The Department of Homeland Security on Monday launched an internal review to root out what it calls “domestic violent extremism” within the agency, as officials have focused on preventing acts of domestic terrorism in the wake of the January 6 Capitol riots.
“As we work to safeguard the nation and our values, we must be vigilant in our efforts to identify and combat domestic violent extremism within both the broader community and our own organization,” Secretary of Homeland Security Alejandro Mayorkas wrote in a memo to staff, according to CNN. ABC noted that DHS “did not cite any specific incidents in announcing the review.”
“Violent extremism has no place at DHS and we will work with urgency and focus to address it,” Mayorkas added.
According to the department, senior officials across the agency will “immediately begin a comprehensive review of how to best prevent, detect, and respond to threats related to domestic violent extremism within DHS.”
Senior officials will work to determine whether extremist ideology is prevalent in the department’s various agencies, including the Border Patrol, Immigration and Customs Enforcement, the Secret Service and the Coast Guard.
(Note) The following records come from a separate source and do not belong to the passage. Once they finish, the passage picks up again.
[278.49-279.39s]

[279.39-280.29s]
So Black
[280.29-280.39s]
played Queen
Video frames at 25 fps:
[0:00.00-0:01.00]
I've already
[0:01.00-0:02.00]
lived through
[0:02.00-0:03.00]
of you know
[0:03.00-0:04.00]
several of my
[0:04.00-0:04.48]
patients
The review will be no small undertaking: Homeland Security has more than 240,000 employees.
Senior officials will establish a process for agents who are found to have an association with extremist groups or who share those beliefs online or while on duty, Mayorkas said.
Mayorkas noted that he is “mindful of the constitutional right to free speech.”
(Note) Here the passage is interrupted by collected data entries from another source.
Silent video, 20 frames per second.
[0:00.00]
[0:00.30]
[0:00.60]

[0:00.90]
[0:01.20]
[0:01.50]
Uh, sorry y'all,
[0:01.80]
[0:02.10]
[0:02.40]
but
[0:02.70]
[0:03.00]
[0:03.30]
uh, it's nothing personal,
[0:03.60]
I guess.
“There is a marked difference between that right and violence in furtherance of extremist ideologies,” he added.
He indicated that the team would create training and resources for employees and hold listening sessions for officers and agents.
Mayorkas called domestic extremists “the most lethal and persistent terrorism-related threat to our country today.”
The department’s review follows the completion of a 60-day “stand down” at the Pentagon to address extremism after a number of veterans participated in the Capitol riot. A “stand down” occurs when the defense secretary deems an issue important enough to be addressed through discussions across the force, according to the New York Times.
The Pentagon said a group would be assembled to review how to improve its vetting process for recruits and to educate service members who may be targeted by extremist organizations.